Il gruppo consiliare “PD Uniti per Trapani” torna all’attacco sul rinvio della discussione del bilancio di previsione 2026, chiedendo che il Consiglio comunale venga convocato già nell’ultima settimana di agosto. Una richiesta che, tuttavia, si scontra con un passaggio ancora non completato dell’iter: il documento non ha ancora acquisito i pareri di tutte le commissioni consiliari competenti.
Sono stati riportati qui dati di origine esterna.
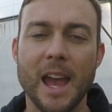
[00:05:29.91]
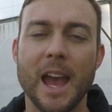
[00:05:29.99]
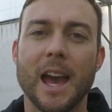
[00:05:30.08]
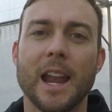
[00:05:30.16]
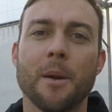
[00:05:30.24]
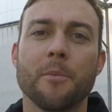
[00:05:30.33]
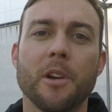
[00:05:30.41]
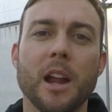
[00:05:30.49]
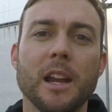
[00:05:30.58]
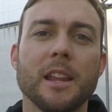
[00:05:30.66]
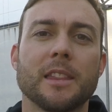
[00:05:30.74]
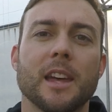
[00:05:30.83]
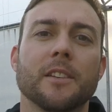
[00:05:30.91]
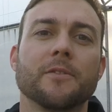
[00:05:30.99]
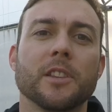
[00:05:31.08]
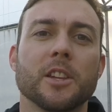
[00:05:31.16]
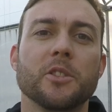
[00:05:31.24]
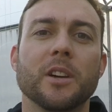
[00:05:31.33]
And I'm really thankful
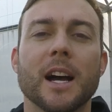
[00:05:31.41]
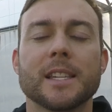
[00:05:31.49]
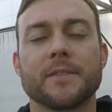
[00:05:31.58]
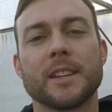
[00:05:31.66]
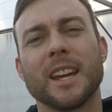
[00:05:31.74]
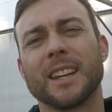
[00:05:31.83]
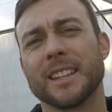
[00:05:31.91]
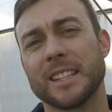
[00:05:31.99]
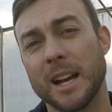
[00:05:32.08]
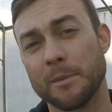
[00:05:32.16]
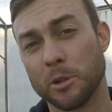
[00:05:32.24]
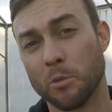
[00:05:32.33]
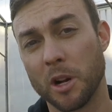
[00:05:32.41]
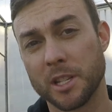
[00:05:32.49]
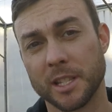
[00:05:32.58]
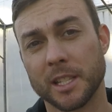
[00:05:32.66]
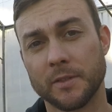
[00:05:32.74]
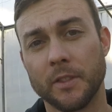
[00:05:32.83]
that you guys have taken the time to watch
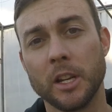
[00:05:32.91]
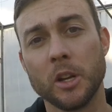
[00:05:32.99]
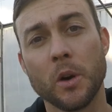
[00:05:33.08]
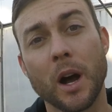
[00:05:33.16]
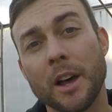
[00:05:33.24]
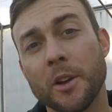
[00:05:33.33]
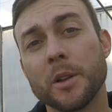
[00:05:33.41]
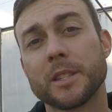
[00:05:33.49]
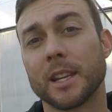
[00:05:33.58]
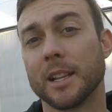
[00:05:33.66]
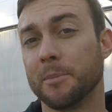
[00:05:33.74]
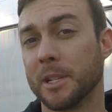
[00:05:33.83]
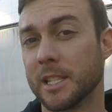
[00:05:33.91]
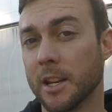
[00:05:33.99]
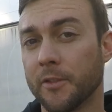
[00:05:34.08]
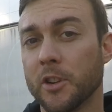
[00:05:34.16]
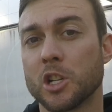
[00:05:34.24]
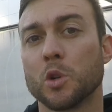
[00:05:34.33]
this video. I know it's a little bit
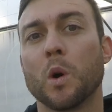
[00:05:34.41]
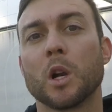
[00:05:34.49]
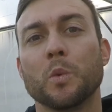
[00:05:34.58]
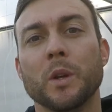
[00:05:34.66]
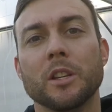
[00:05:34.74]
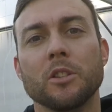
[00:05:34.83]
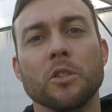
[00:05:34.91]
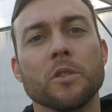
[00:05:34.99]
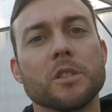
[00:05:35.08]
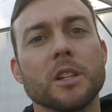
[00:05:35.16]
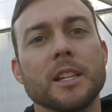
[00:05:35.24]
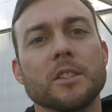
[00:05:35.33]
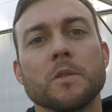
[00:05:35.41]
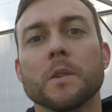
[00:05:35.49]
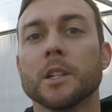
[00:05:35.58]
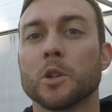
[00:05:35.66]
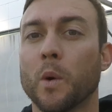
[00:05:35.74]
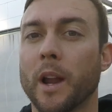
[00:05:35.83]
different to what we usually do and
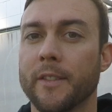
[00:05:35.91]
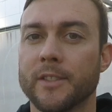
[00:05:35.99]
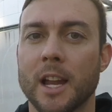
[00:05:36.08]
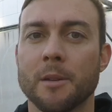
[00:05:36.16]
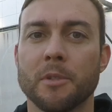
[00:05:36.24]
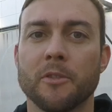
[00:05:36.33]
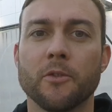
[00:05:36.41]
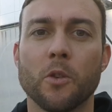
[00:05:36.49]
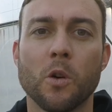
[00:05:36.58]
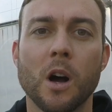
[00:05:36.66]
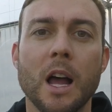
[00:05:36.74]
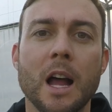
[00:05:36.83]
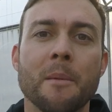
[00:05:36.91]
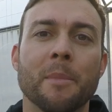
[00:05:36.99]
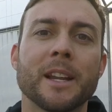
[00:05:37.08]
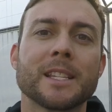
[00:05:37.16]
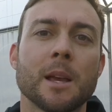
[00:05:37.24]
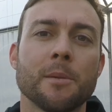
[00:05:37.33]
to what I've done before, but it's
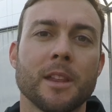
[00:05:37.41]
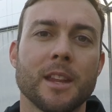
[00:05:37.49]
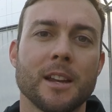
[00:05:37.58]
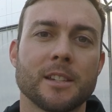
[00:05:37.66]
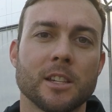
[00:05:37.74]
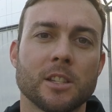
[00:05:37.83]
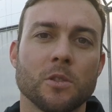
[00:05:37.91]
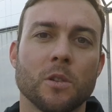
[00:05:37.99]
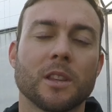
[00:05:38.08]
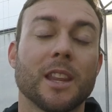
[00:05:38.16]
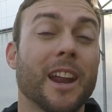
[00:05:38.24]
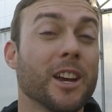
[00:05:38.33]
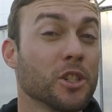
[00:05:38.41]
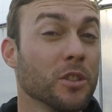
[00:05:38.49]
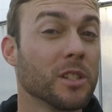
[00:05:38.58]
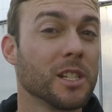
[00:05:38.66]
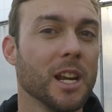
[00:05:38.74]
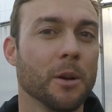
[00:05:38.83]
something that I just thought that I should
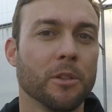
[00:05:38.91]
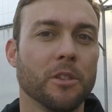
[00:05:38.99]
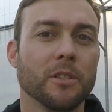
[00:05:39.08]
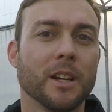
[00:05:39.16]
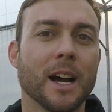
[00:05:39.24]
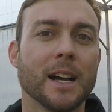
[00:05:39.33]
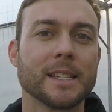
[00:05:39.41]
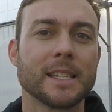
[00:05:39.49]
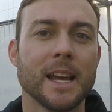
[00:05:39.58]
share with you guys.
Nel comunicato diffuso oggi, i consiglieri democratici definiscono “grave e irresponsabile” la decisione di rinviare la trattazione del bilancio a metà settembre, sostenendo che il ritardo rischia di bloccare l’attività amministrativa e di congelare risorse destinate a manutenzioni e investimenti.

Secondo il PD, il bilancio sarebbe pronto per l’approvazione già dalla fine di luglio e il suo mancato esame impedisce di utilizzare fondi per interventi sulla rete idrica e fognaria, sulla manutenzione delle strade, degli immobili comunali e del cimitero, costringendo l’Amministrazione a ricorrere, in caso di emergenze, alle procedure di somma urgenza. Nella nota vengono inoltre criticate le scelte dell’opposizione, accusata di rallentare l’iter del principale strumento di programmazione economico-finanziaria dell’ente attraverso tensioni e contrapposizioni politiche. Resta però un elemento rilevante nella vicenda: il procedimento di approvazione del bilancio non è ancora concluso, poiché manca il parere delle commissioni consiliari competenti. Un passaggio previsto prima dell’approdo definitivo in aula e che rappresenta uno degli aspetti centrali del confronto politico in corso.

Per questo motivo il gruppo “PD Uniti per Trapani” ha rivolto un appello al presidente del Consiglio comunale, Alberto Mazzeo, affinché la seduta dedicata al bilancio venga anticipata all’ultima settimana di agosto, così da consentire la presentazione degli emendamenti nei termini regolamentari e accelerare l’approvazione del documento contabile. La polemica sul calendario dei lavori del Consiglio si inserisce in una fase di forte tensione politica a Palazzo Cavarretta, dove il bilancio rappresenta uno dei provvedimenti più attesi dell’anno e dal quale dipende la possibilità per il Comune di programmare spese, manutenzioni e nuovi investimenti.